In 2018, Sareb reported a loss of 878 million euros, while revenues fell by 5%.

By the end of 2018, Sareb’s assets were worth 34 billion euros. In 2014, Sareb brought in four external managers to manage its assets but among its new plans Sareb now wants to renegotiate the terms of its contracts with those managers.

The four managers are Haya Real Estate, which is owned by private equity fund Cerberus, and real estate services companies Altamira, Solvia and Servihabitat. The contracts with Altamira, Solvia and Servihabitat expire in 2021.

Haya was assigned a portfolio of 18 billion euros but its contract with Sareb expires in December and won’t be renewed, Beraza told Reuters, adding that a new competitive process would kick off with non-binding offers expected by July.

Sareb, which wants to reduce fixed management fees and establish a performance fee dependent on property sales, has already sent a letter to Haya and the other three managers to invite them to participate under new conditions, Beraza said.

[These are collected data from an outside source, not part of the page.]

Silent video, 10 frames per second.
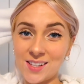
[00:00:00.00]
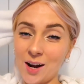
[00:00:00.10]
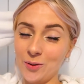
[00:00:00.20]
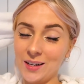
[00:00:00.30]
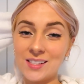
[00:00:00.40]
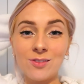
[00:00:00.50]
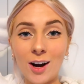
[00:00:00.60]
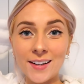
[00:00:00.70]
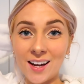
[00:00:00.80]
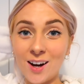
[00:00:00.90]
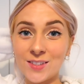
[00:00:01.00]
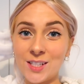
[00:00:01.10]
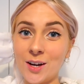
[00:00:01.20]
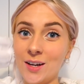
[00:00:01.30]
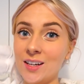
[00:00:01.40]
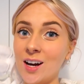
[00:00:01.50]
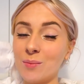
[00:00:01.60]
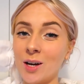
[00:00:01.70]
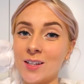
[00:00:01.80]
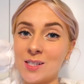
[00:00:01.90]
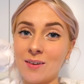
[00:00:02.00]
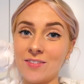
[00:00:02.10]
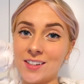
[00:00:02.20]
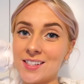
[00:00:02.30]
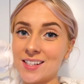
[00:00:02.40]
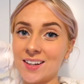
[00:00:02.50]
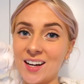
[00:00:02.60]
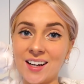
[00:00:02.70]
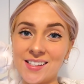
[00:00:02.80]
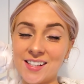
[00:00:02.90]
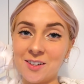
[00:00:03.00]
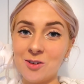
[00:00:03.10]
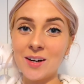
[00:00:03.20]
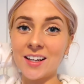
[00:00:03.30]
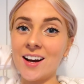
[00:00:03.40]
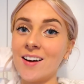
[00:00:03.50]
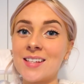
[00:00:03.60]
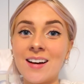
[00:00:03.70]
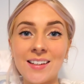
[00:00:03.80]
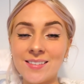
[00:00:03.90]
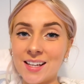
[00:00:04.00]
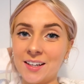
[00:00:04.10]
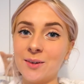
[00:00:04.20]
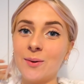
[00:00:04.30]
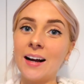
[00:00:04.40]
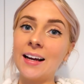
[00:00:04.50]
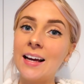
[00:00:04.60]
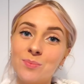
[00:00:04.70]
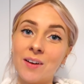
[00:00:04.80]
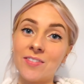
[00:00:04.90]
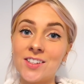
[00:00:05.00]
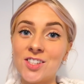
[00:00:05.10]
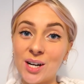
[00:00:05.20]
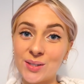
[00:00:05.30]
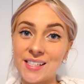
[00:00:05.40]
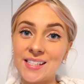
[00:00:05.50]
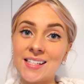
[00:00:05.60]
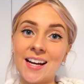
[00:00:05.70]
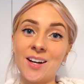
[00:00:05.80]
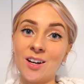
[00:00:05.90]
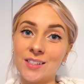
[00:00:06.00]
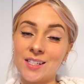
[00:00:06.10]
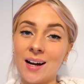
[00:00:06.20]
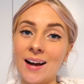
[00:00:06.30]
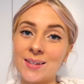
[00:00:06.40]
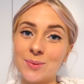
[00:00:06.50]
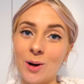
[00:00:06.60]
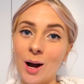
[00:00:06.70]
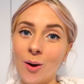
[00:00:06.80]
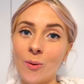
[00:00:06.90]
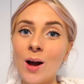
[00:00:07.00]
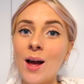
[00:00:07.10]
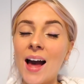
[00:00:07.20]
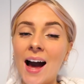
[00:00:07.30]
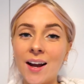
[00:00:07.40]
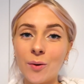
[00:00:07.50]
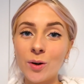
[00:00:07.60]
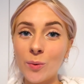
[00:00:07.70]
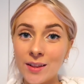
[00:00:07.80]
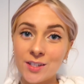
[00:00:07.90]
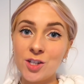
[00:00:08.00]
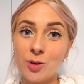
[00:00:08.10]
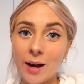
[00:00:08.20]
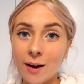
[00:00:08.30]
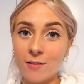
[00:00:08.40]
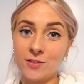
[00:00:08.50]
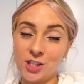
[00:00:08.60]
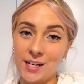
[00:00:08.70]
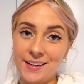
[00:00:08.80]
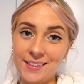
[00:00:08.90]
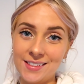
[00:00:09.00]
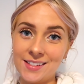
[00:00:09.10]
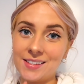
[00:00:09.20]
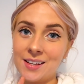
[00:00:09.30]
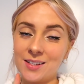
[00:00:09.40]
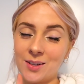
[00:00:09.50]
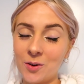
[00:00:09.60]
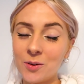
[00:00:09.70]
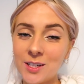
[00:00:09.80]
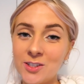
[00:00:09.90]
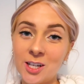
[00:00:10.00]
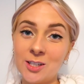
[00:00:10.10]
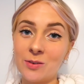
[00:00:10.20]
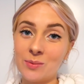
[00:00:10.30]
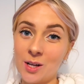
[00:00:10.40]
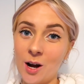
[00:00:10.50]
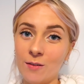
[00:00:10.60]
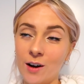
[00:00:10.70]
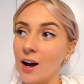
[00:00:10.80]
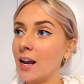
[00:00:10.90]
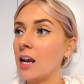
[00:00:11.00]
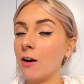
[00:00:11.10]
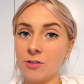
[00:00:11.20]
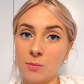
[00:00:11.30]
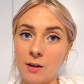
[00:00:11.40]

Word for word: So, it's Friday afternoon. I'm going to my friend's tonight. I'm going to see all my girls, have a little takeaway. My friend Chelsea is staying over tonight as well. And I want to wear this new pair of jeans. So I got these jeans from Zara. I love them.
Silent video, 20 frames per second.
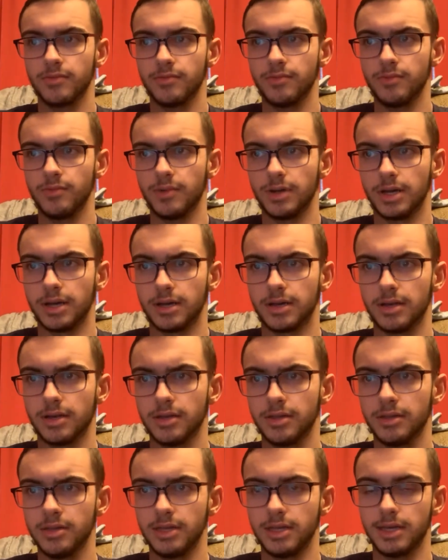
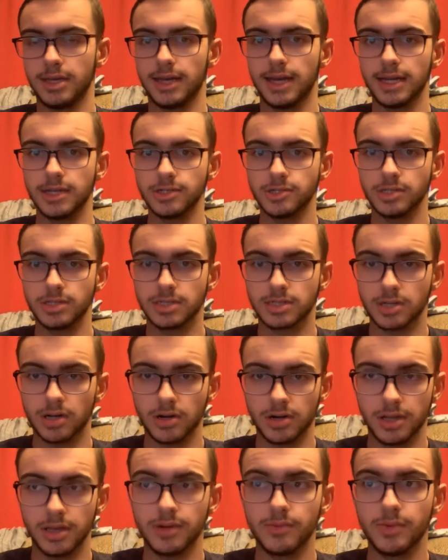Well, it actually
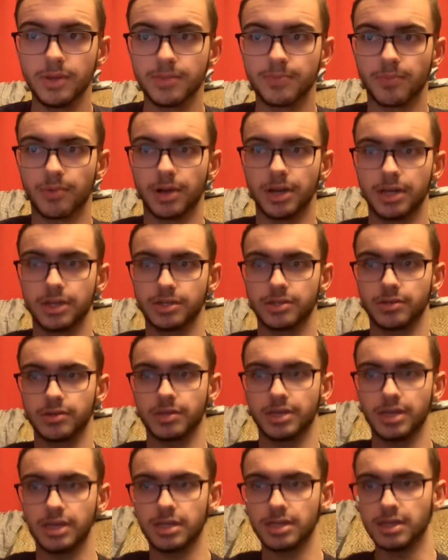started with Branch
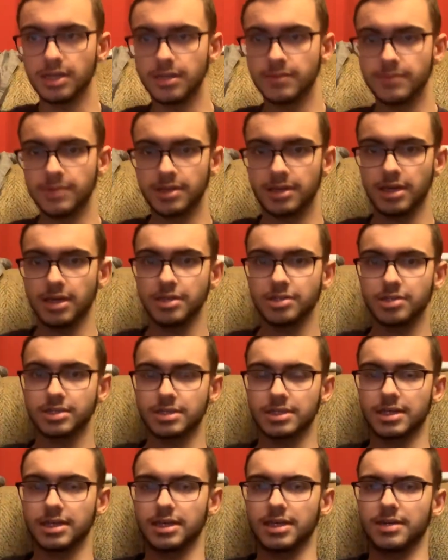looking at the invitations
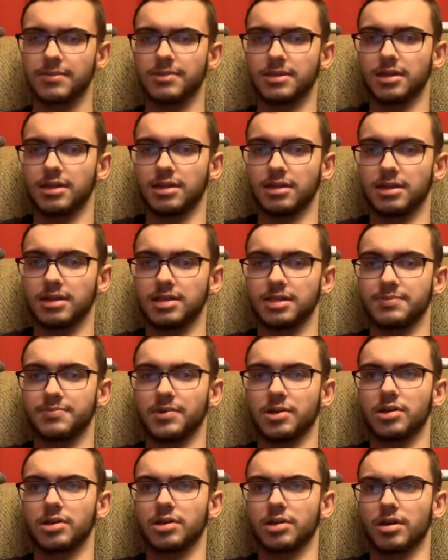that he kept hidden in his
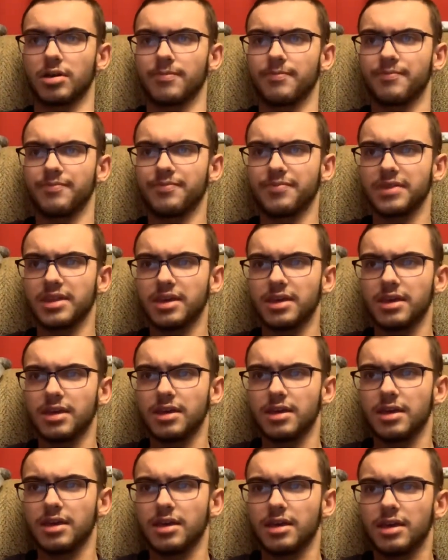bunker.
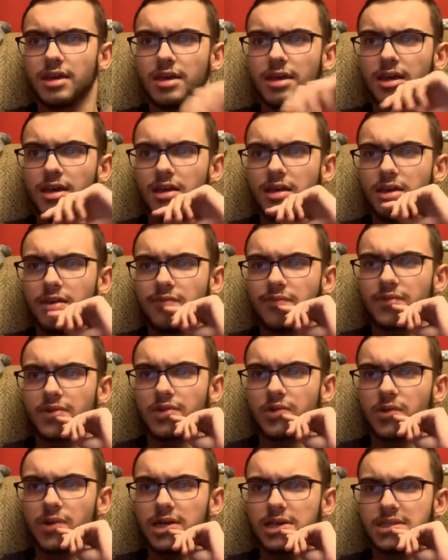For
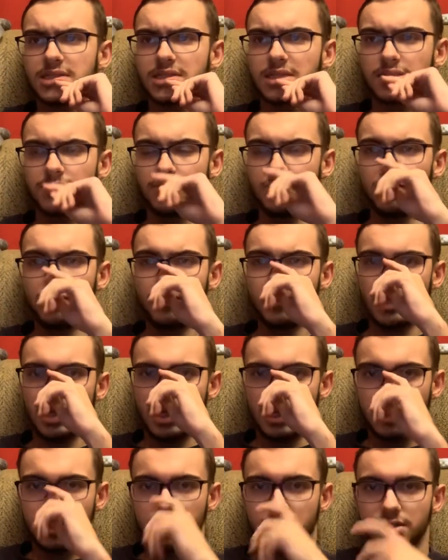the rest of the
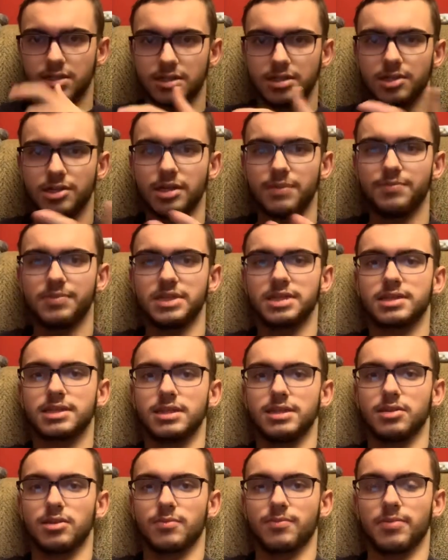movie, the ship is
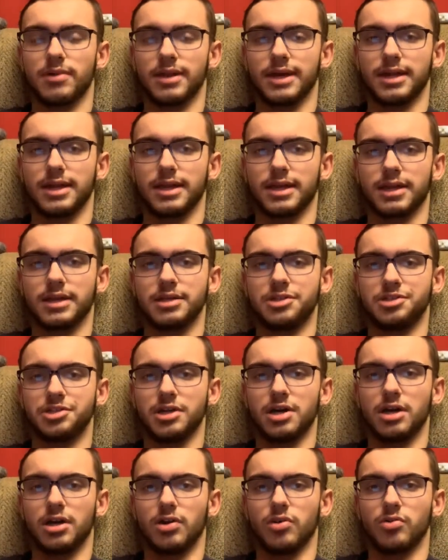either played like a
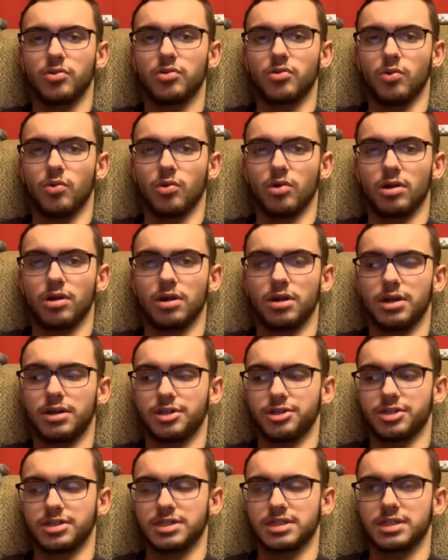joke or
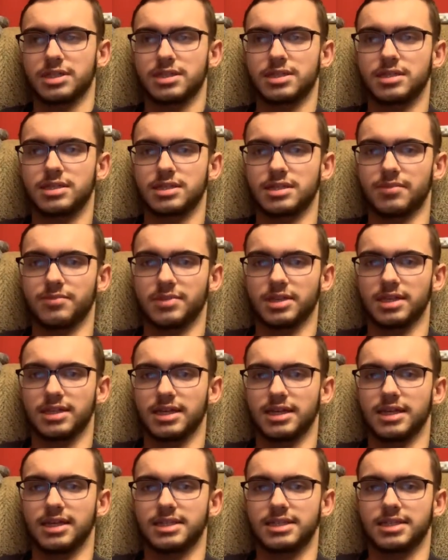just something
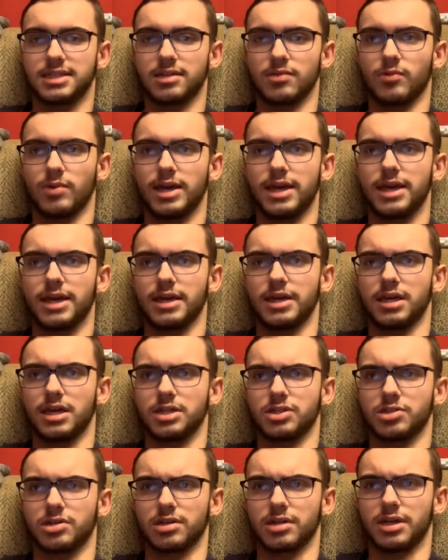that gets in the way
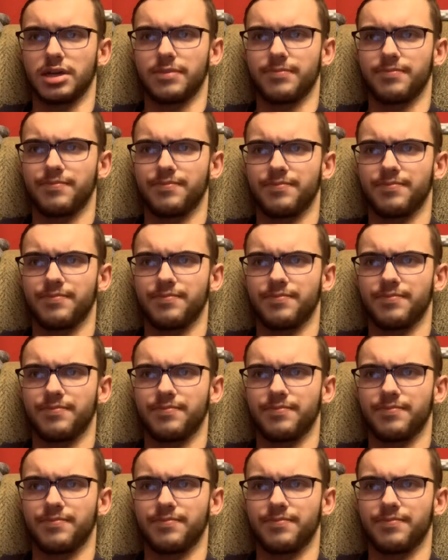occasionally.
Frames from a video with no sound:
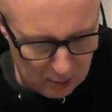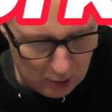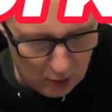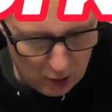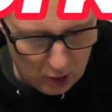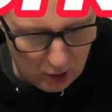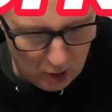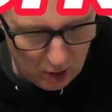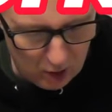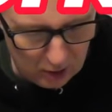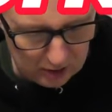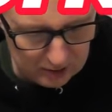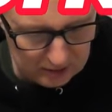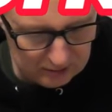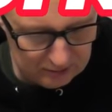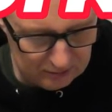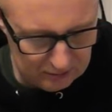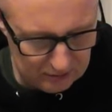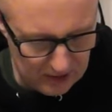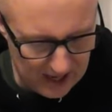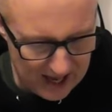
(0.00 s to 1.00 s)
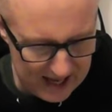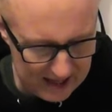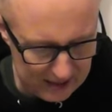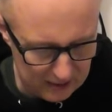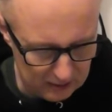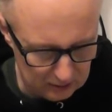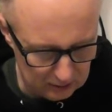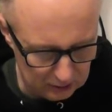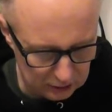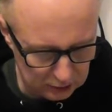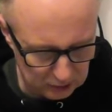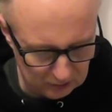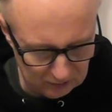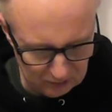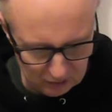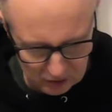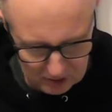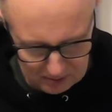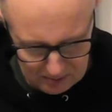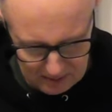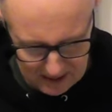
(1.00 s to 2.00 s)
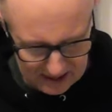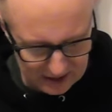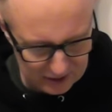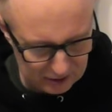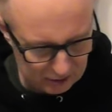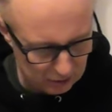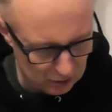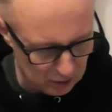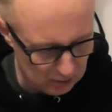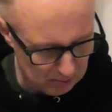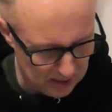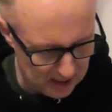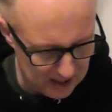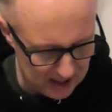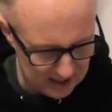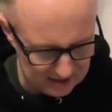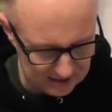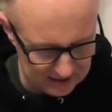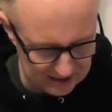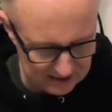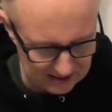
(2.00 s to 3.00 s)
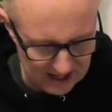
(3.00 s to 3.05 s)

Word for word: pork, ale, shovels, picks, crowbars,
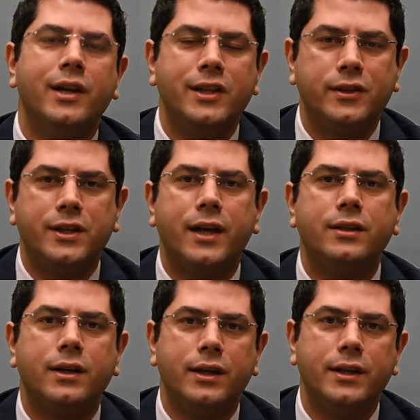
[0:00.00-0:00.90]
So
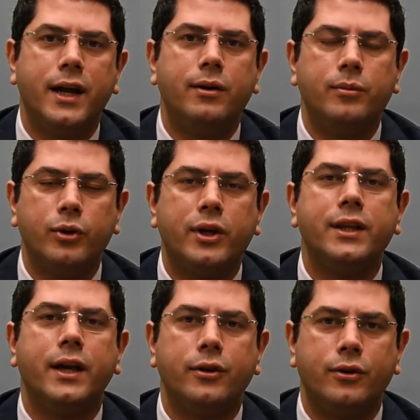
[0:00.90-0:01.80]
technically now I'm
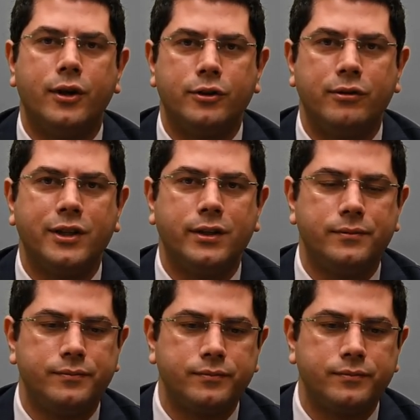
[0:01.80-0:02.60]
looking at your arteries.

With this initiative Sareb aims to achieve around 300 million euros in cost savings by 2027, when Sareb is supposed to be wound down. The external managers declined to comment.

But achieving that could still be tough. Ratings agency S&P anticipates a slowdown in the Spanish real estate market, from an estimated 4.5% rise in house prices in 2019 to 3.4% in 2020.

That has led some real estate experts to express doubts that Sareb could offload its assets by the end of 2027.